O Brasil registrou 315 bilhões de tentativas de ataques cibernéticos somente no primeiro semestre de 2025, o equivalente a 84% de todas as ocorrências contabilizadas na América Latina no mesmo período, segundo levantamento da Fortinet. O volume alarmante de ameaças coloca o país no centro do debate sobre regulação digital e acelera a necessidade de um marco legal robusto para o setor.
É nesse contexto que ganha força a minuta da Lei Geral da Cibersegurança, apresentada em abril de 2026 pelo Comitê Nacional de Cibersegurança (CNCiber). O texto ainda depende de aprovação pelo Congresso Nacional, mas já estabelece as bases do que será o novo padrão de proteção de redes e sistemas no país.
A segurança digital deixa de ser uma questão técnica restrita ao departamento de TI e passa a ser uma prioridade jurídica e de reputação para empresas de todos os setores.
Entre as principais medidas previstas na minuta está a criação do Sistema Nacional de Cibersegurança e de uma Autoridade Nacional responsável por fiscalizar o cumprimento das novas regras. A proposta traz uma clareza regulatória inédita para o mercado: pela primeira vez, haverá um órgão específico para supervisionar a proteção das infraestruturas digitais brasileiras.

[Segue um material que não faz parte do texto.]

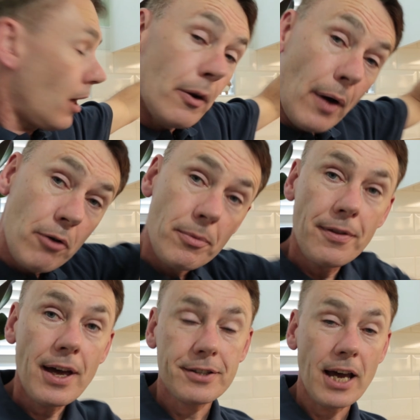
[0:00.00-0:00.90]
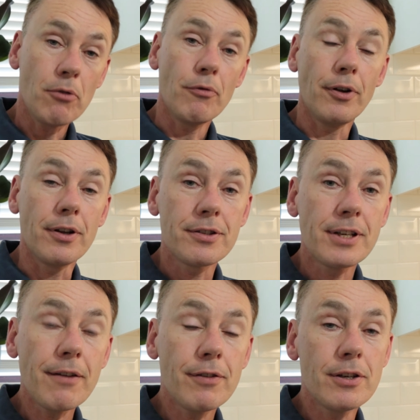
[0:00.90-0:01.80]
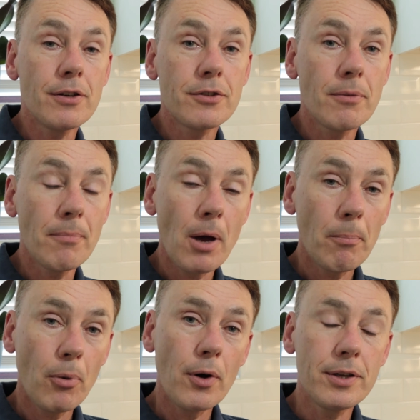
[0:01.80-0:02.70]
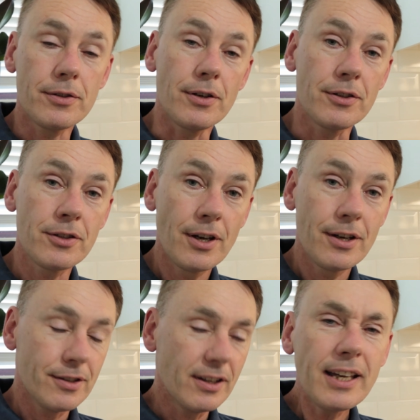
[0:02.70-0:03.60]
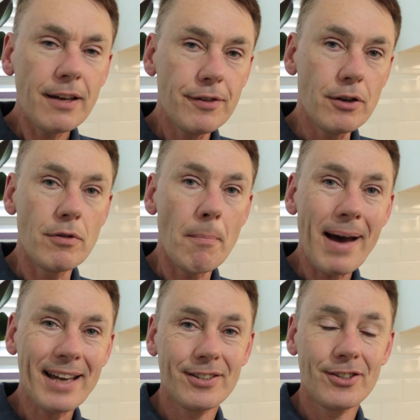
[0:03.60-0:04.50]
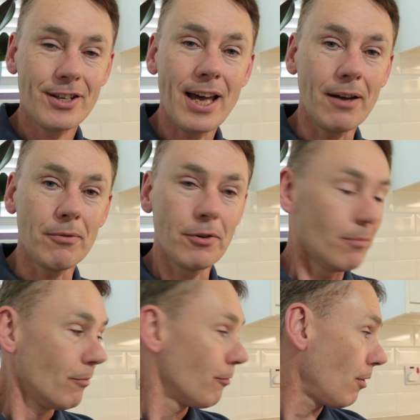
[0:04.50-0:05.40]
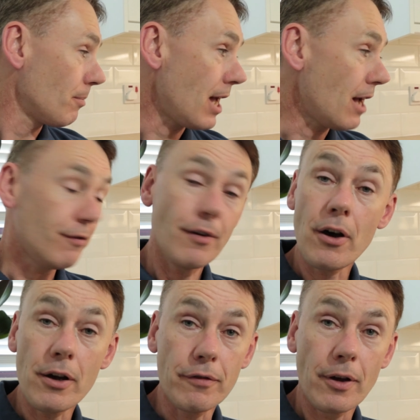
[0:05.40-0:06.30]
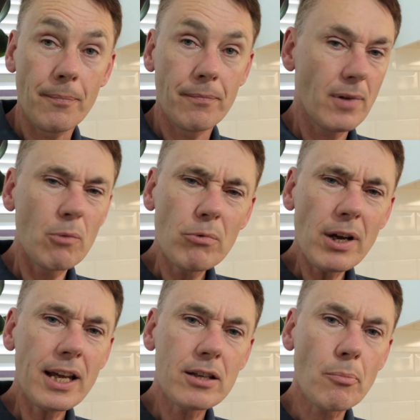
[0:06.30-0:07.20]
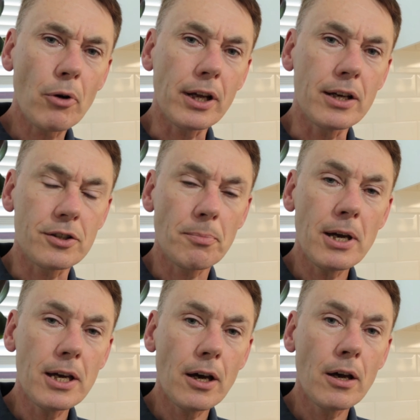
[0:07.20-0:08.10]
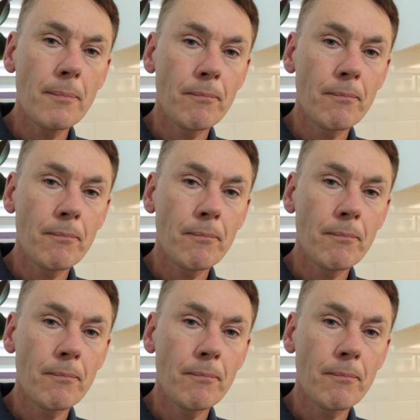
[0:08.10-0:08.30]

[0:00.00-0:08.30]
I hope that that's helpful and has given you some pointers to give you the best sound from the A5. Really is a brilliant speaker.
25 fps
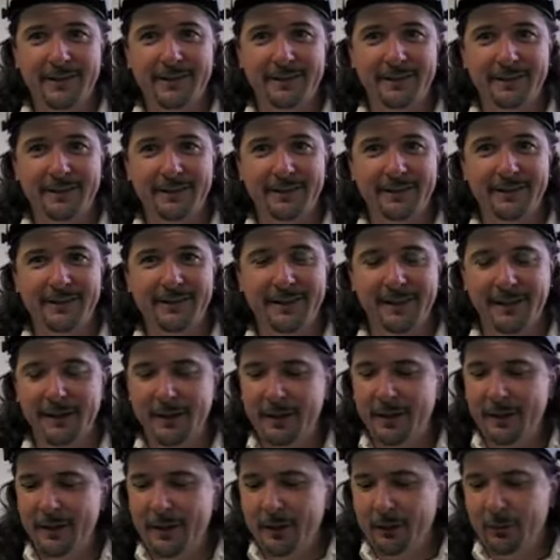stuck on there.
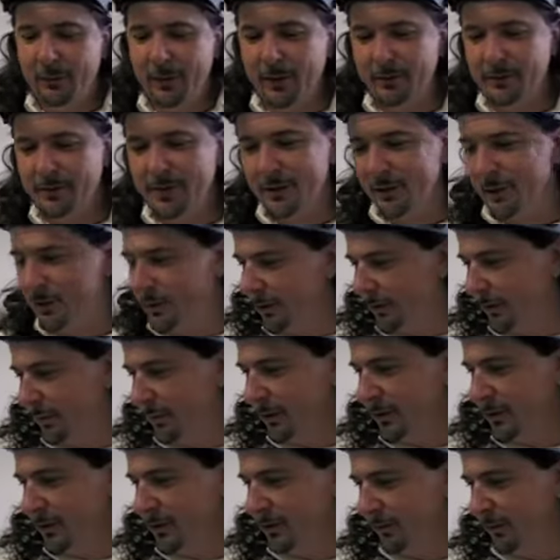When I was in jewelry
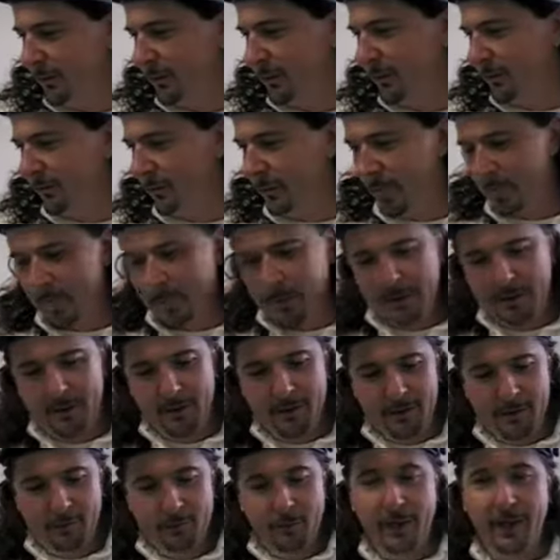school,
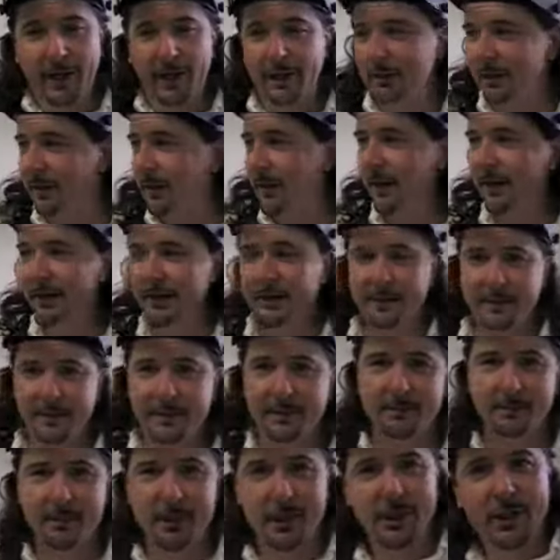we had a line of
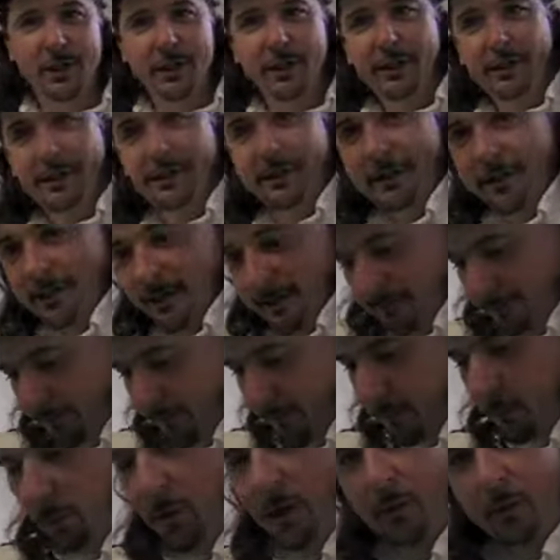these machines.
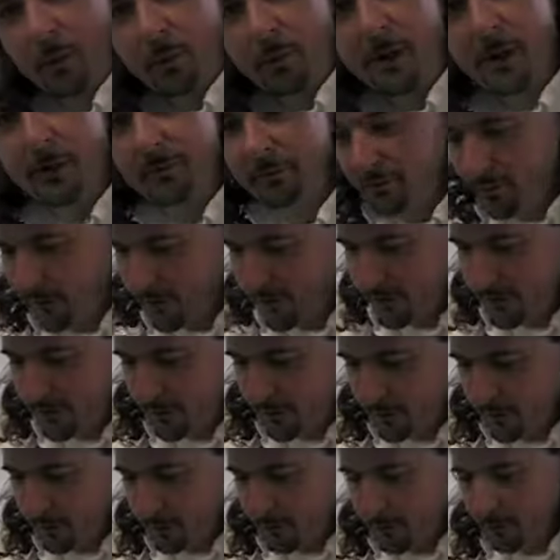While we're waiting for this to
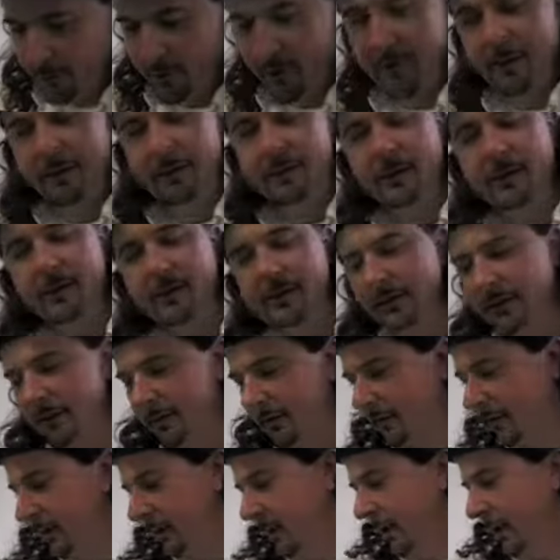cool, we can talk a
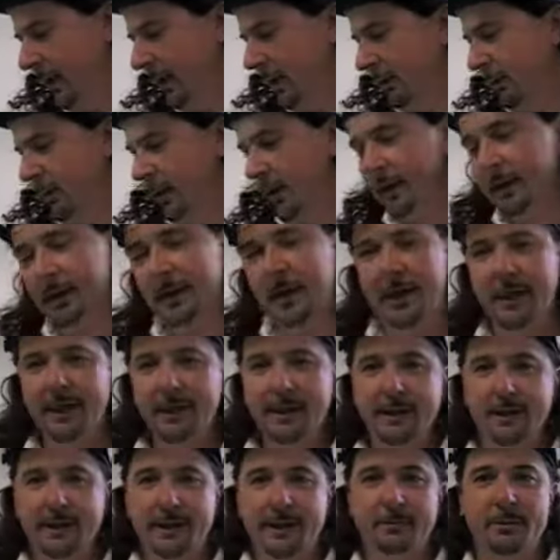little. We had a line
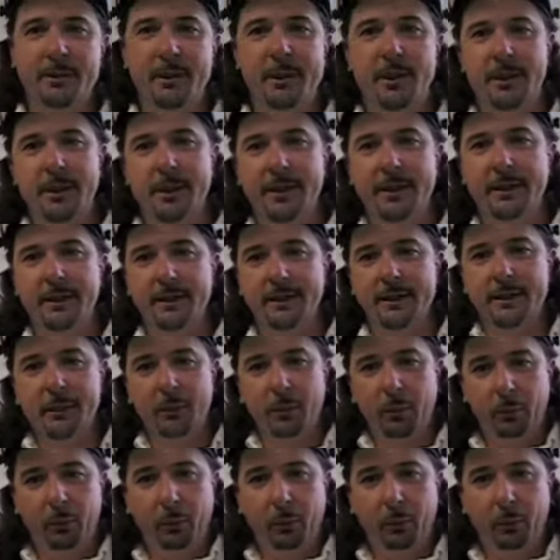of these machines,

Uma vez aprovada, as empresas terão um prazo de 180 dias para se adequar às exigências da lei, o que torna urgente o início do planejamento interno, especialmente para negócios que ainda não possuem políticas estruturadas de segurança da informação.
Embora complementar à Lei Geral de Proteção de Dados (LGPD), a nova legislação tem um escopo distinto. Enquanto a LGPD centra-se na privacidade e no tratamento de dados pessoais, a Lei Geral da Cibersegurança foca na proteção de infraestruturas digitais e redes, com ênfase na resiliência operacional contra ameaças como ransomware e ataques a cadeias de suprimentos.

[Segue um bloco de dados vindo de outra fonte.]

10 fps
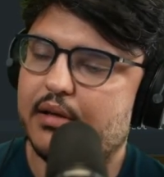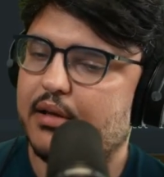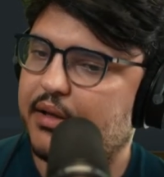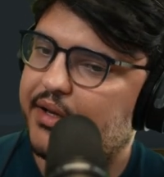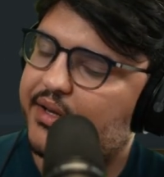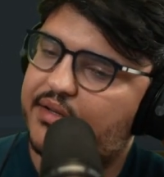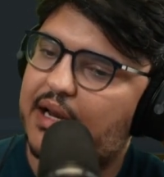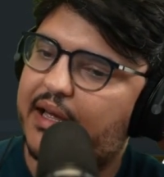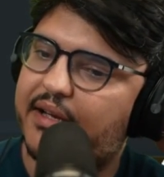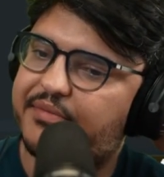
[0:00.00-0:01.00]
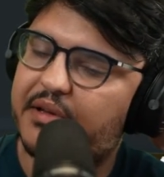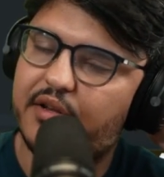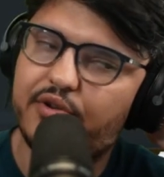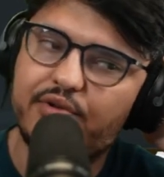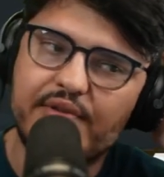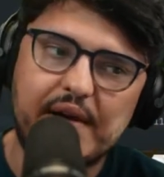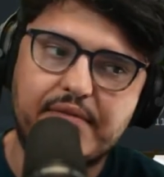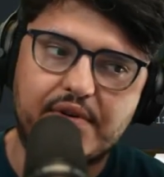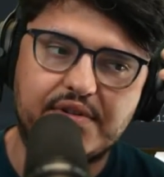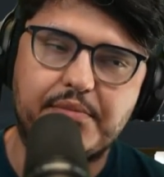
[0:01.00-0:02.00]
it's like expecting you to define,
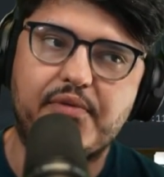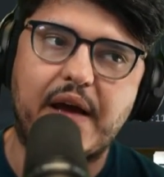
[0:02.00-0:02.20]
for example,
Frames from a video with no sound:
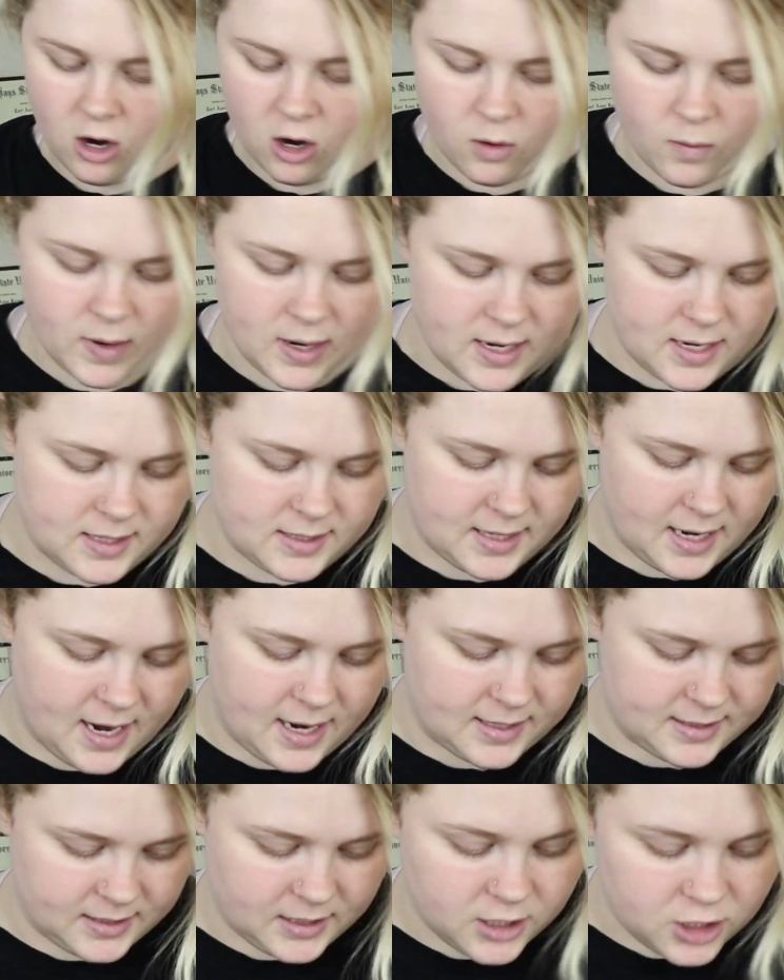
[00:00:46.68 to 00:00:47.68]
always
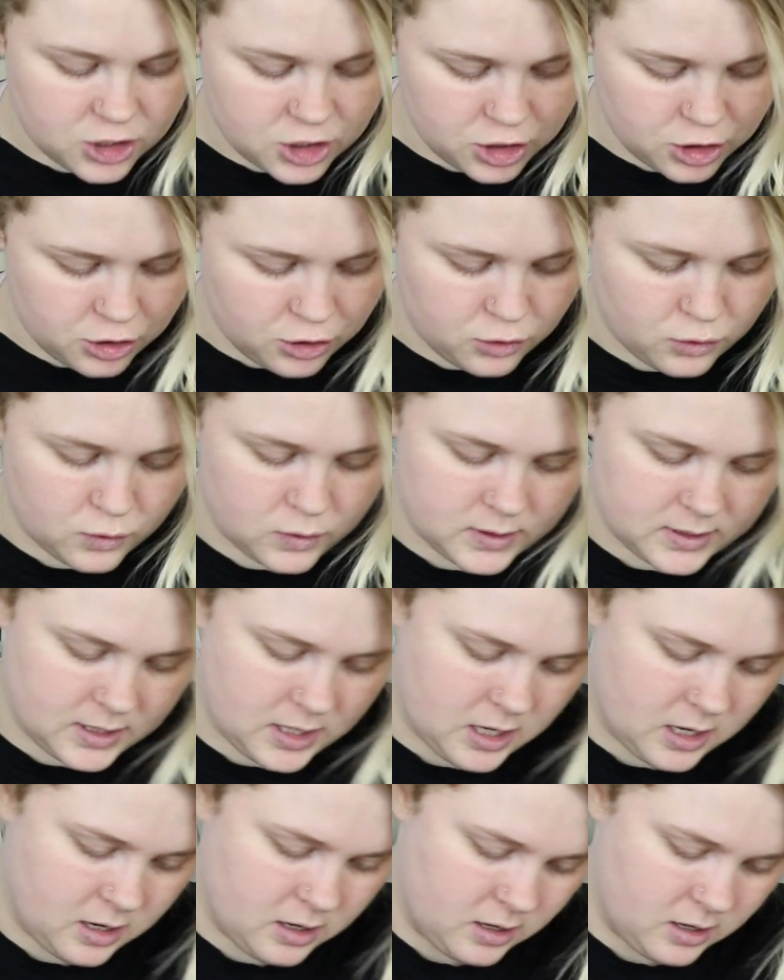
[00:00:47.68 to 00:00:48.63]
has issues.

Na prática, as duas legislações se complementam: uma empresa pode estar em conformidade com a LGPD e, ainda assim, precisar de adequações significativas para atender às exigências da nova lei de cibersegurança.
Especialistas recomendam que as organizações não aguardem a aprovação definitiva do texto para agir. O mapeamento de vulnerabilidades, a revisão de contratos com fornecedores de tecnologia e o fortalecimento das políticas internas de segurança são passos que podem ser iniciados imediatamente, e que colocarão as empresas em posição mais favorável quando o prazo de 180 dias começar a correr.